Ao ser perguntado se o público está pronto para um filme com esta abordagem, o diretor é categórico: "Nem todos". "Muitas vezes, os filmes estão tratando o público como criança, como se as pessoas não tivessem experiências de vida, opiniões e capacidade própria de opinar. Na verdade, não tratamos nem crianças assim."

'Tempo de Guerra' é o primeiro filme distribuído diretamente pela A24 no Brasil
'Tempo de Guerra' é o primeiro filme distribuído diretamente pela A24 no Brasil
Foto: A24 Brasil/Divulgação / Estadão

Tempo de Guerra elabora essa provocação com delicadeza, embora às vezes até demais. O filme contrapõe o trauma dos soldados com a situação que eles mesmos deixam para trás, ao invadirem casas de famílias comuns e deixarem civis inocentes expostos a atos de violência. Fica a cargo do público elaborar o que isso significa.

"Tem algo estranho e paternalista nisso [em infantilizar o público], e eu considero problemático", continua a refletir o diretor. "Quando cada informação colocada no mundo tem um objetivo claro, então toda informação já está dividida com base no fato de você já concordar ou discordar. De forma ampla, isso vai cada vez mais ao longo de alguma linha política."

Já para os atores, não há nada controverso nas conclusões que o filme deixa sobre o que significa estar no meio de um guerra: "O filme me deu um entendimento melhor do que significa ver um conflito de perto, mas não mudou o que eu penso sobre isso", relata Connor.

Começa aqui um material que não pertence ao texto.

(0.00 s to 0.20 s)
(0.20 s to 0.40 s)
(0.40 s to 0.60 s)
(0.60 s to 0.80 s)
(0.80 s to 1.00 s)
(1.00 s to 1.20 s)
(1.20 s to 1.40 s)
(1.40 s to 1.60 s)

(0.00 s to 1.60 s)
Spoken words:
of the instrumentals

"Acho que o filme confirmou algumas das minhas crenças, porque conflito é algo que muitas pessoas conhecem de perto, algumas mais do que outras. Para a maioria de nós, é mais um conceito do qual estamos cientes, e sobre o qual se assume o pior. Então, ouvir em primeira mão os relatos de pessoas que estiveram lá foi algo que abriu a minha cabeça", compartilha Jarvis.

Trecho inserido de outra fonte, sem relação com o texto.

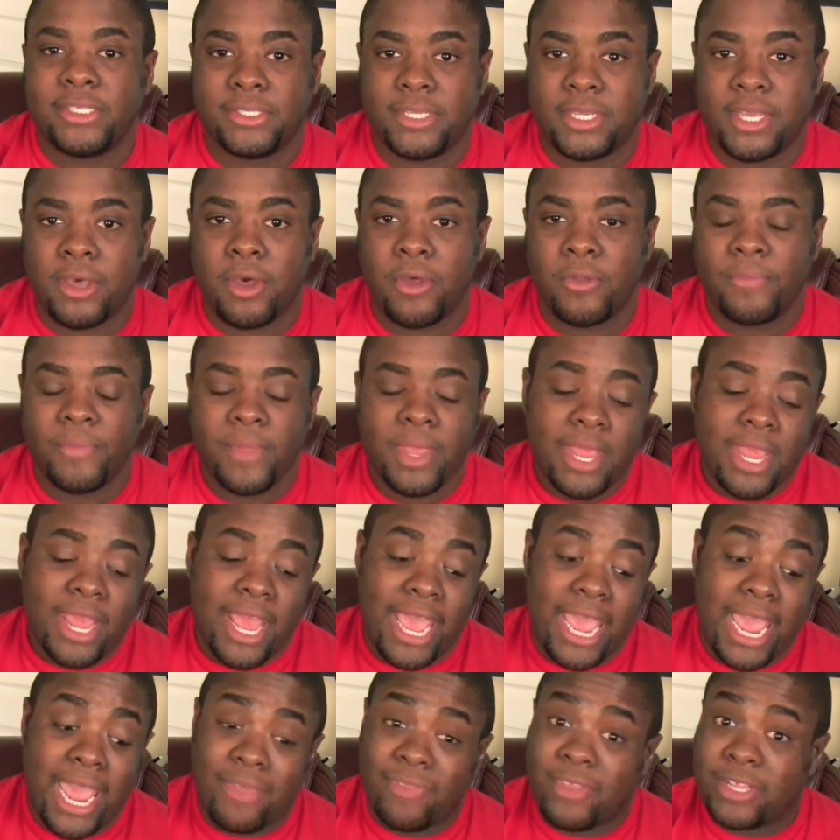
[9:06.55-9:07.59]
Tilt
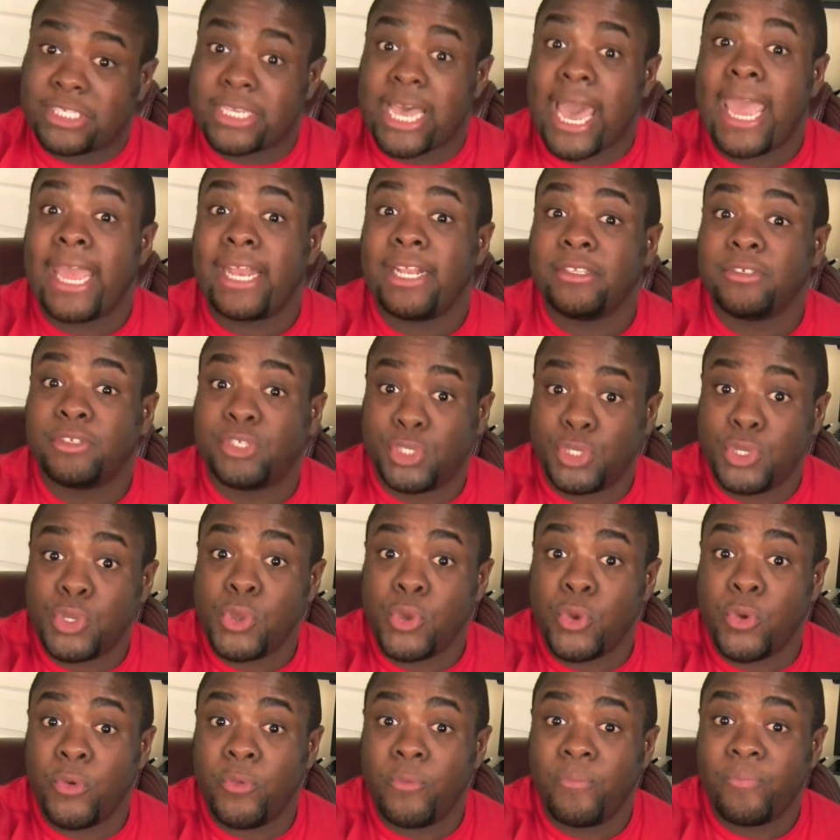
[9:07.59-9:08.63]
and the Titan
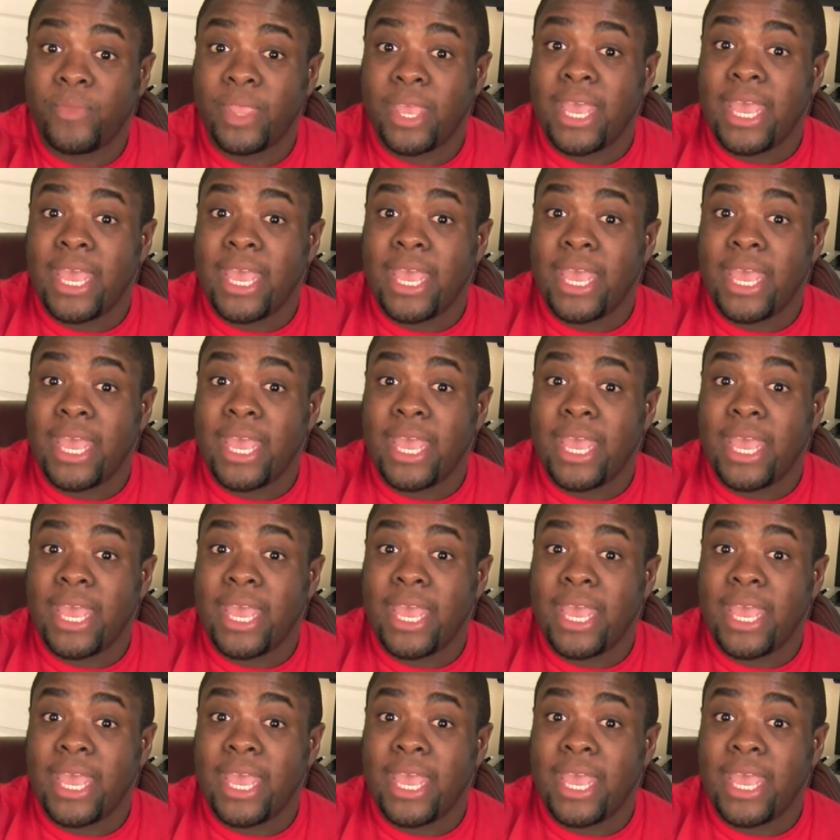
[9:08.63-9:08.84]
2,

Mas Garland não parece querer respostas fáceis. "Se você olhar ao redor do mundo e ver os tipos de problemas que o mundo tem, que na verdade incluem a guerra, a polarização pode ser catastrófica. No seu extremo menos catastrófico, a polarização é apenas extremamente irritante. Mas no seu extremo mais catastrófico, leva as pessoas à morte. Então, não iríamos participar desse jogo."